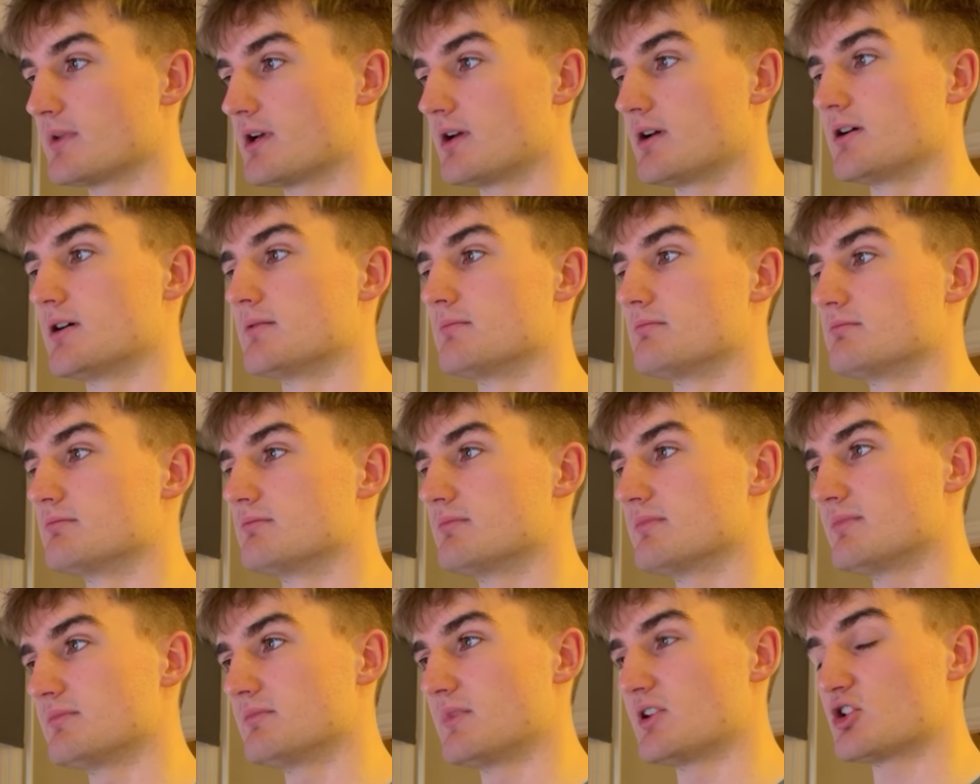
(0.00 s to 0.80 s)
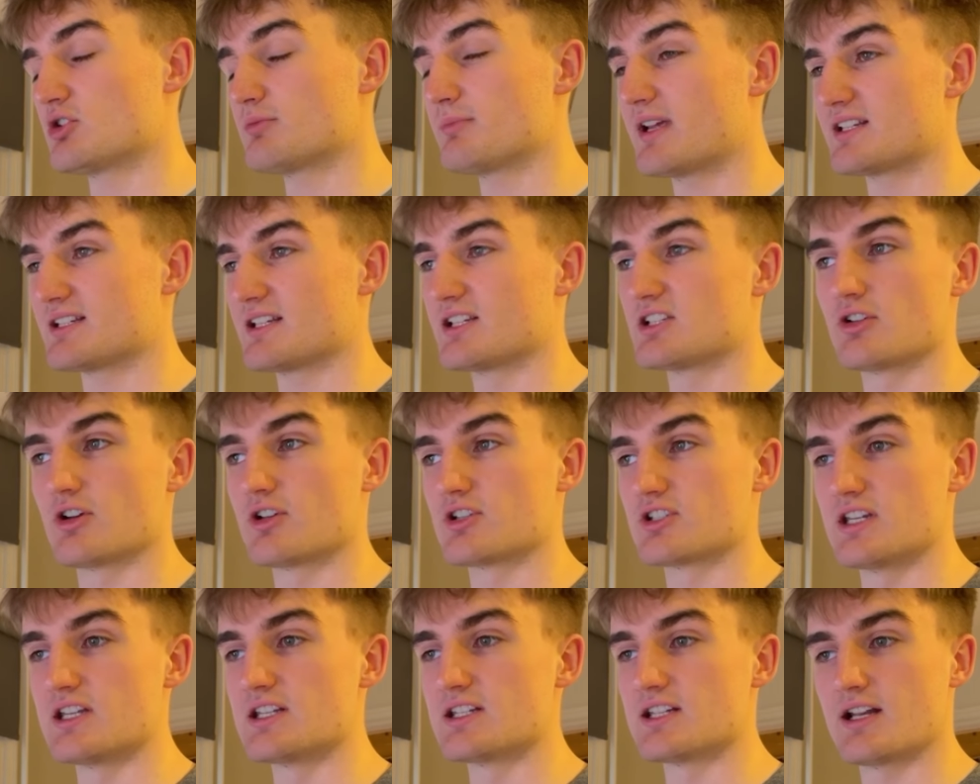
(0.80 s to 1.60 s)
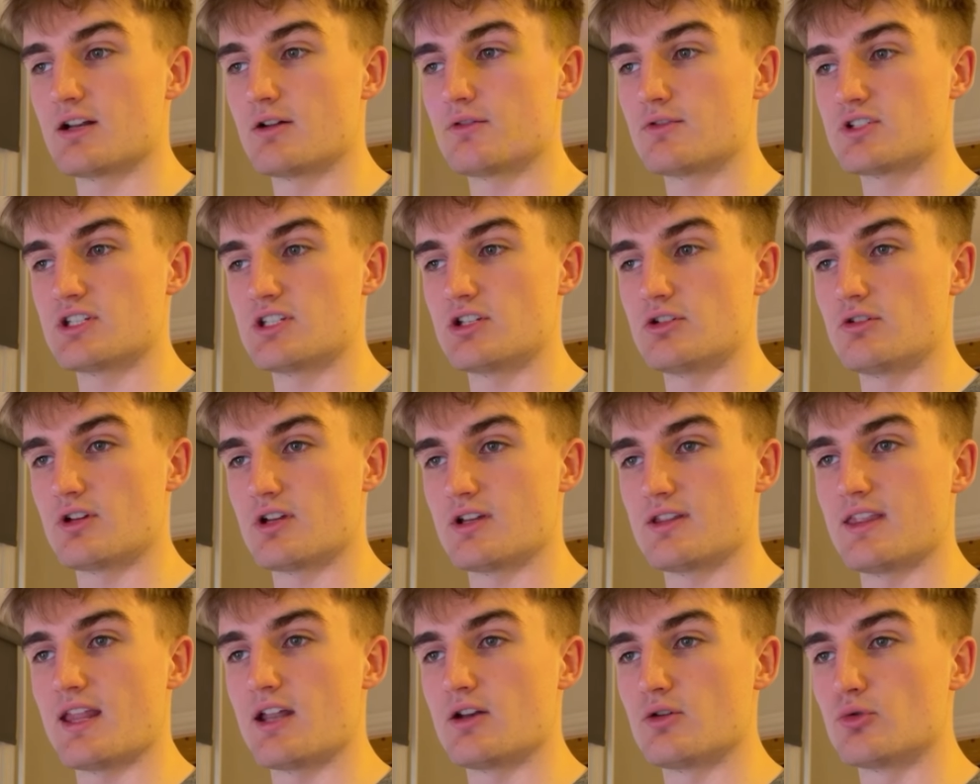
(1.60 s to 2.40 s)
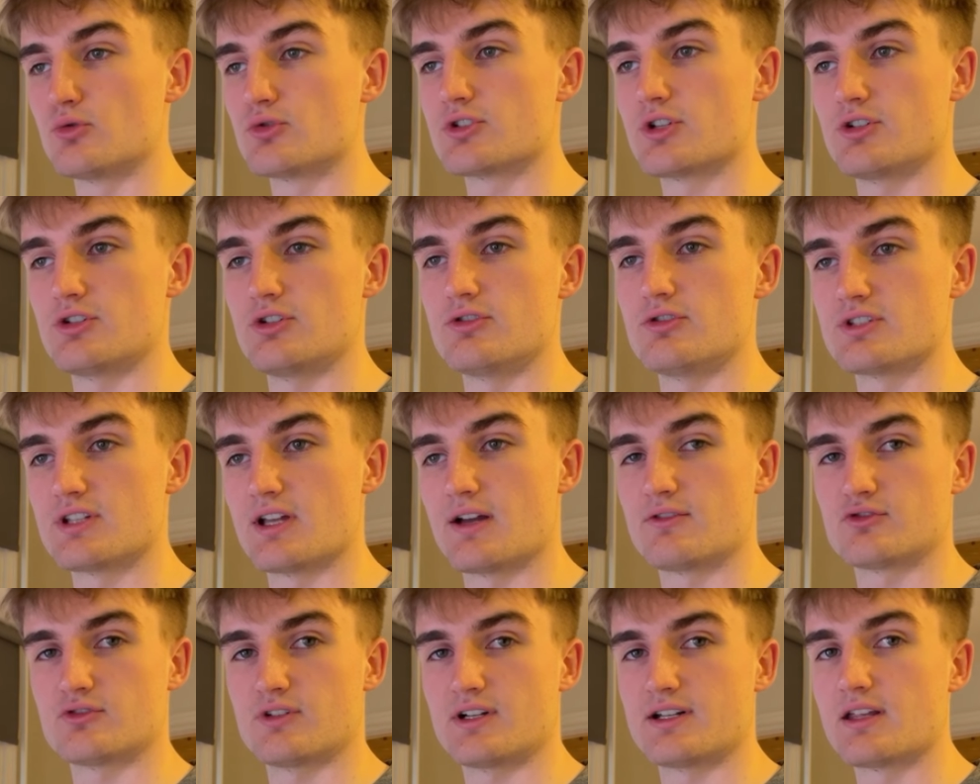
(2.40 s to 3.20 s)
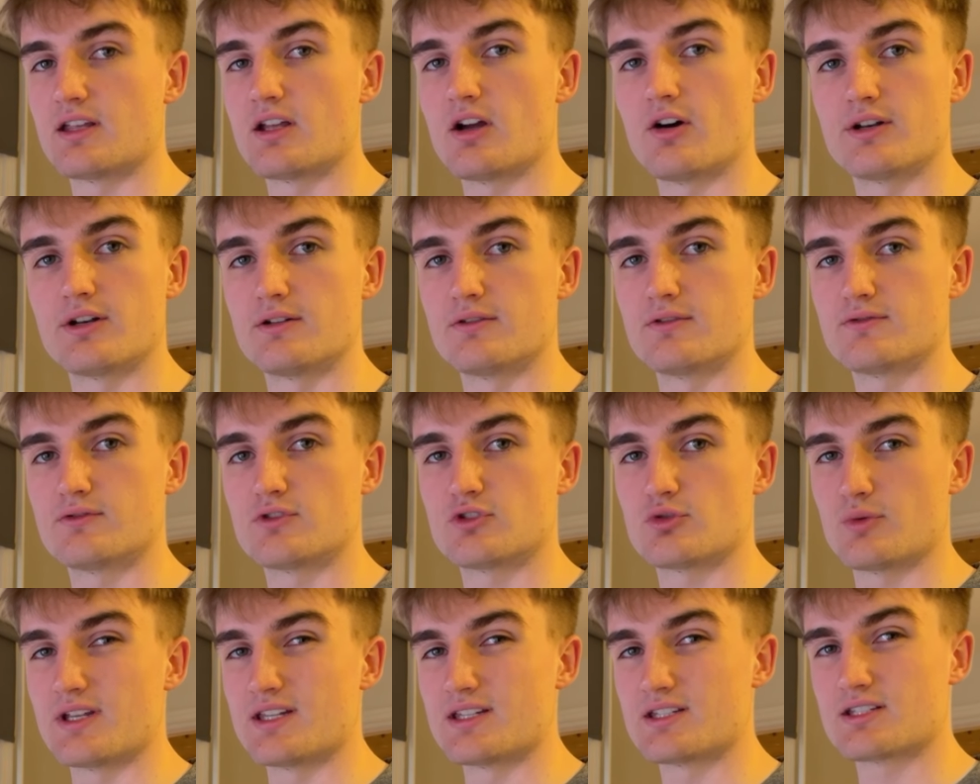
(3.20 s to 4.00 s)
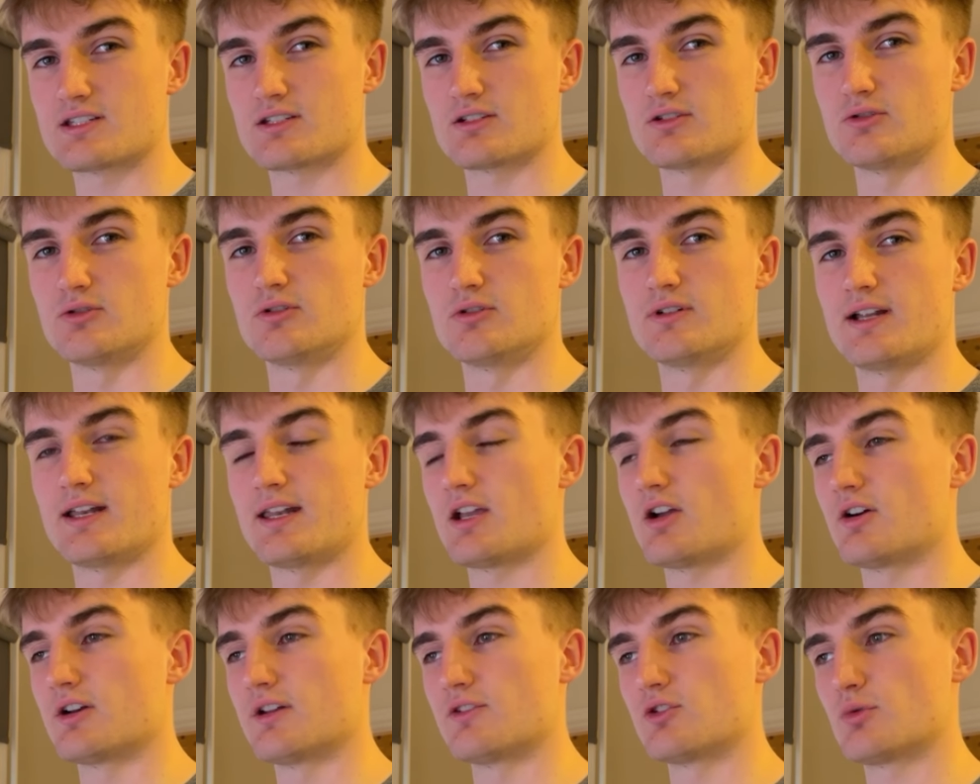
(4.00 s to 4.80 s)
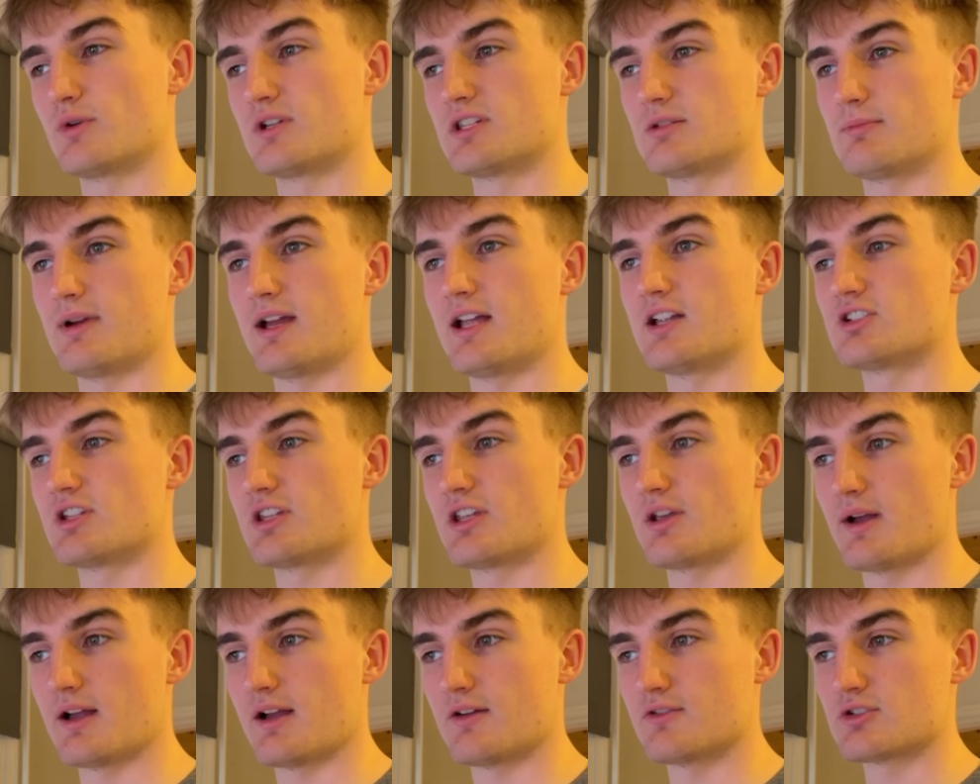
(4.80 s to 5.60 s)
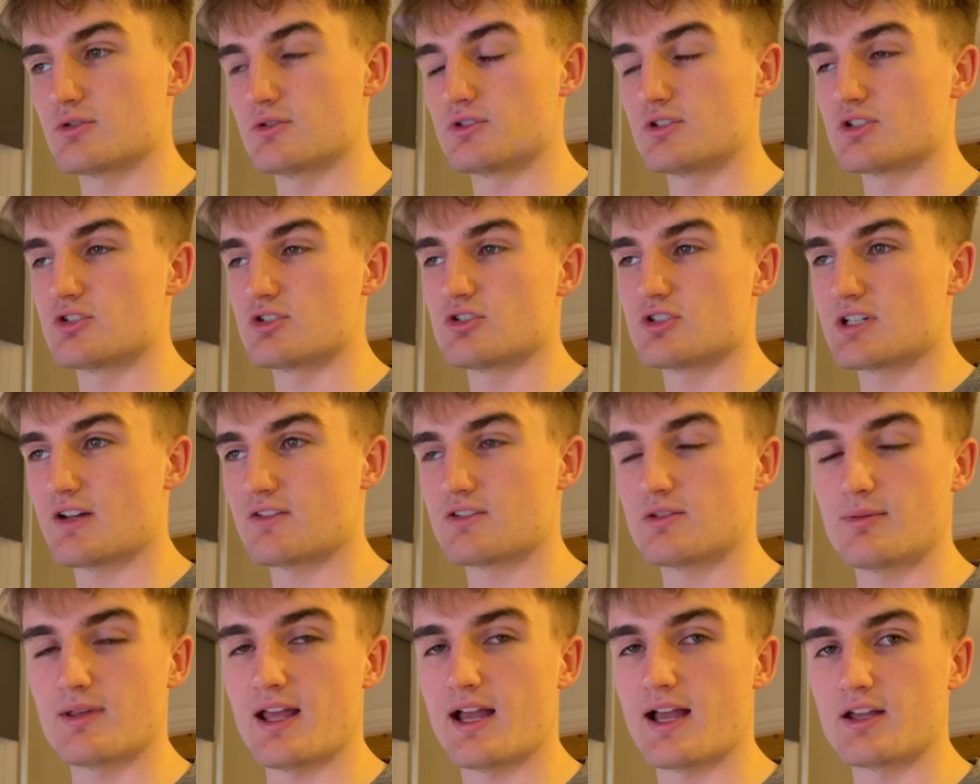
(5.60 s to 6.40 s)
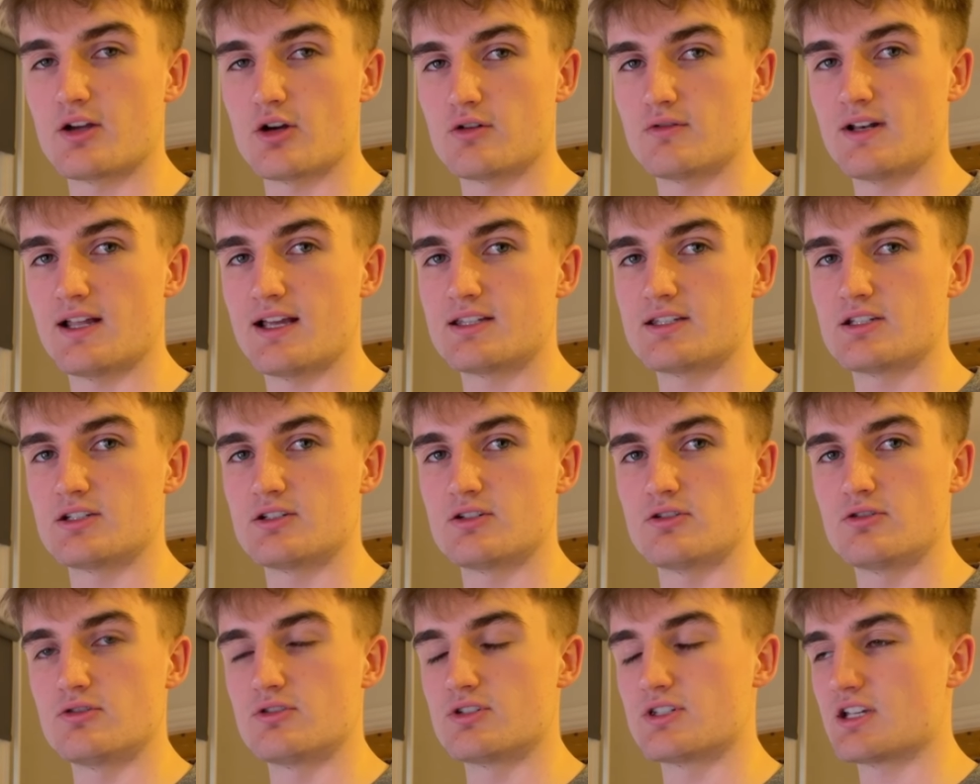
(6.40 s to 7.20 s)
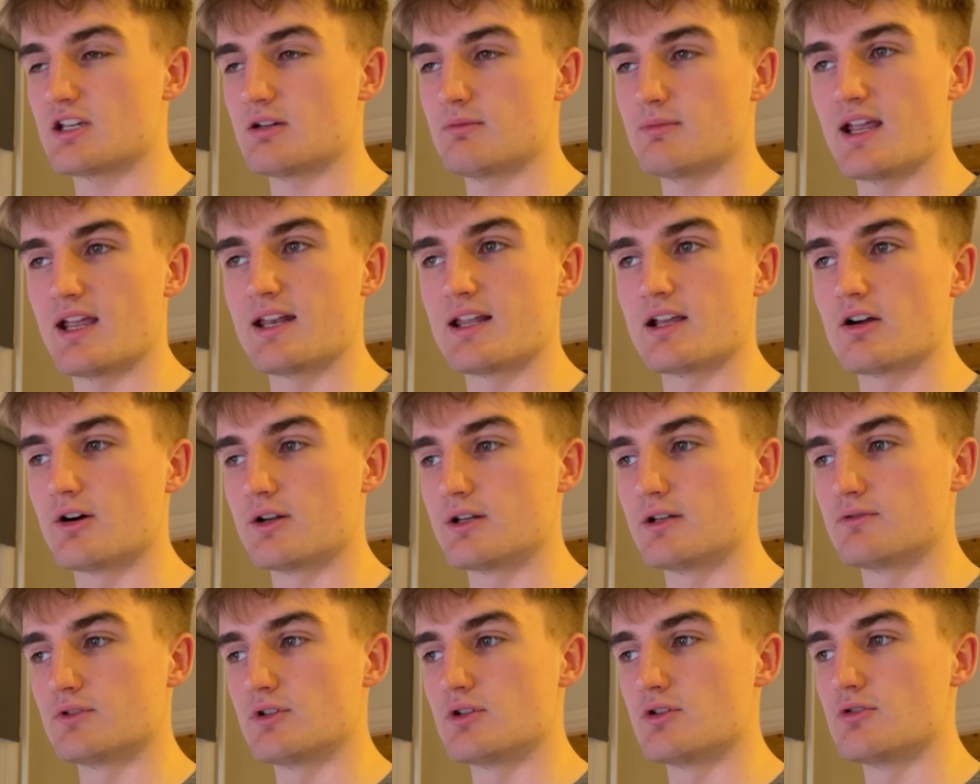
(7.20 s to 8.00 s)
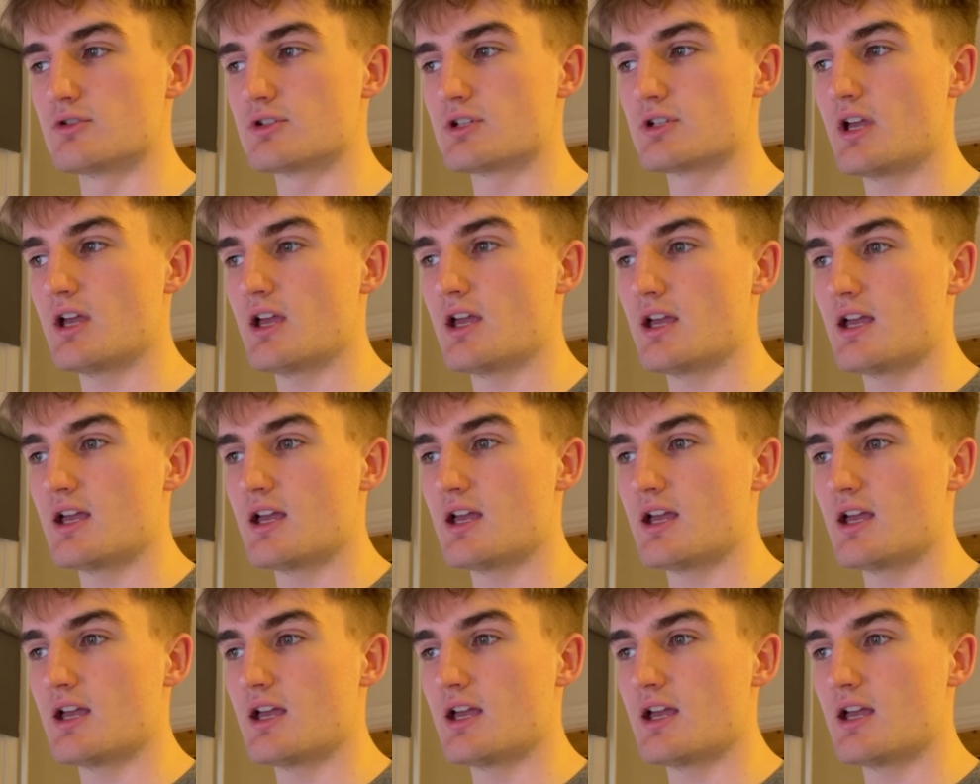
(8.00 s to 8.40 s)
It just makes things nice and easy, and obviously you can then also use that for any kind of tweets or any kind of Twitter page that you have, so it doesn't just have to be AI related news, it can be any kind of news,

§ §

» **PROBLEM DETAILS**: A faithful copy is needed: reproduce all of the data above, leaving the pictures out.

» **SOLUTION TO THIS TASK**:
(0.00 s to 0.80 s)
(0.80 s to 1.60 s)
(1.60 s to 2.40 s)
(2.40 s to 3.20 s)
(3.20 s to 4.00 s)
(4.00 s to 4.80 s)
(4.80 s to 5.60 s)
(5.60 s to 6.40 s)
(6.40 s to 7.20 s)
(7.20 s to 8.00 s)
(8.00 s to 8.40 s)
It just makes things nice and easy, and obviously you can then also use that for any kind of tweets or any kind of Twitter page that you have, so it doesn't just have to be AI related news, it can be any kind of news,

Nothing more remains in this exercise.